When Leo turned seven years old, his father told him that he could have whatever he wanted for his birthday.
"I can get you anything at all, boy. Just name it, and it will be yours."
That year, and for every year after, Leo requested books on the topic that had caught his interest that particular week. It wasn't until he was much older that he realized that his father had not been exaggerating as much as his then seven year old self had thought. The Krakenburg family, as he found out, was by far the most influential crime family in the city. It wasn't wrong to categorize some of their ventures as illegal, but more often than not, the truly dirty work was left to a platoon of smaller, less morally sound gangs that the patriarch of the family, Garon, oversaw.

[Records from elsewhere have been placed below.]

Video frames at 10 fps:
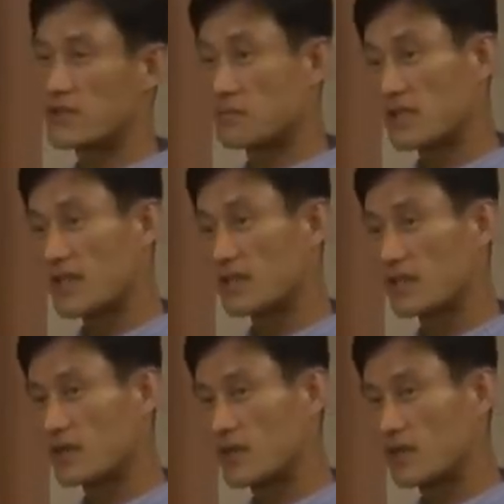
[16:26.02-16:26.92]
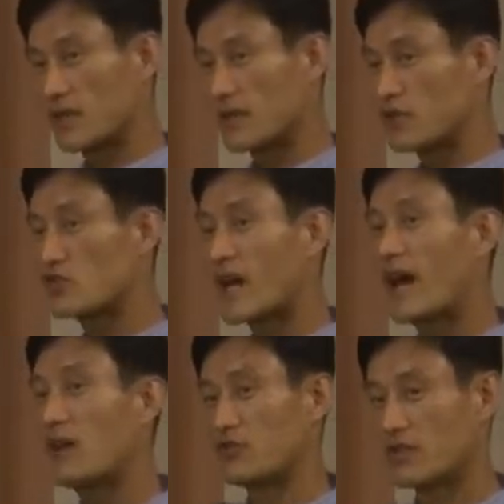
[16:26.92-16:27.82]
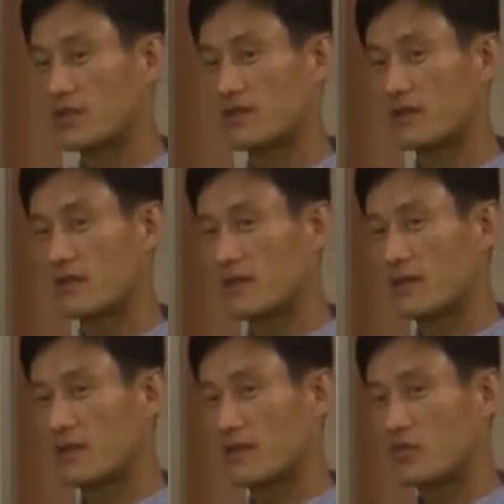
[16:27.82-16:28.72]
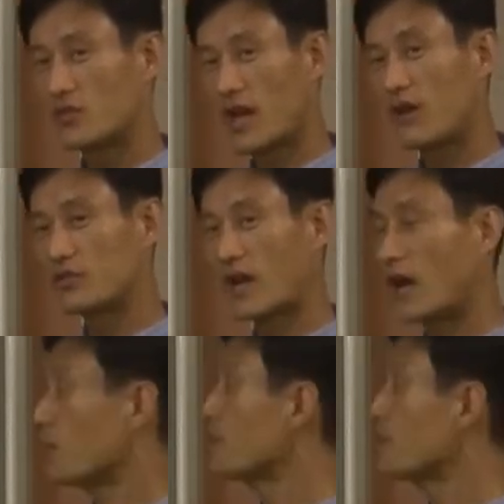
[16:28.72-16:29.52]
something like that, right? Then you count how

On virtually every front, the Krakenburgs were unassailable. They could be charming and slick one moment, and ruthless and violent in the next. Any attempts to convict the key members of the family failed miserably, as previously declared testimonies were retracted, and evidence failed to appear. The only thing that kept them in line, and even still just barely, was the Shirasagi family.
A rare strain of a normally manageable hereditary blood disease ran through the veins of the Krakenburgs. Left untreated, it would lead to accelerated physical and mental decline, and an early death to those who suffered from it. Leo was considered fortunate in that he was merely a carrier, but his father, brother, and younger sister were all afflicted with it. The only known method to stave off deterioration indefinitely was a medication, taken weekly, produced by one company: The Shirasagi Pharmaceutical Company.

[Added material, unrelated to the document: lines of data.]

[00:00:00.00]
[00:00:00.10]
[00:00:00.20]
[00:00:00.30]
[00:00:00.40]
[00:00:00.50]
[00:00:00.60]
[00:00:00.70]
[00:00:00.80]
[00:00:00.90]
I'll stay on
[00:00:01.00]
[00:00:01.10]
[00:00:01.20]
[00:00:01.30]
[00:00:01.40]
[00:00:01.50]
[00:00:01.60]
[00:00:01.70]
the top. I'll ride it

The Shirasagis held a monopoly on the product, that, without a doubt, could only exist because of extensive bribes for government officials on every level. If such a scandal was revealed, it would destroy the company's value and lead to years of jail time for its CEO, Sumeragi. Of course, legitimate proof of this corruption was also difficult to come by, and the only evidence that lay outside the control of the Shirasagis was a series of letters that lay in Krakenburg hands.
It was a volatile relationship between the two factions. Unable to be tried in court, the Krakenburg family's only vulnerability lay in their reliance on the Shirasagi Pharmaceutical Company to keep them alive and sane. Meanwhile, the only thing that could bring down the company was in the possession of the Krakenburgs. If either side broke their end of the unspoken deal, it would only assure their own destruction.
But the status quo would not hold forever.
"We are about to lose our only advantage, Leo."
The second son of Garon Krakenburg glanced up at his older brother, who had appeared without warning in the doorway of his bedroom. "Pardon me, Xander?"
"The new chief prosecutor. The letters that we hold will soon be useless if an investigation is called into the Shirasagis."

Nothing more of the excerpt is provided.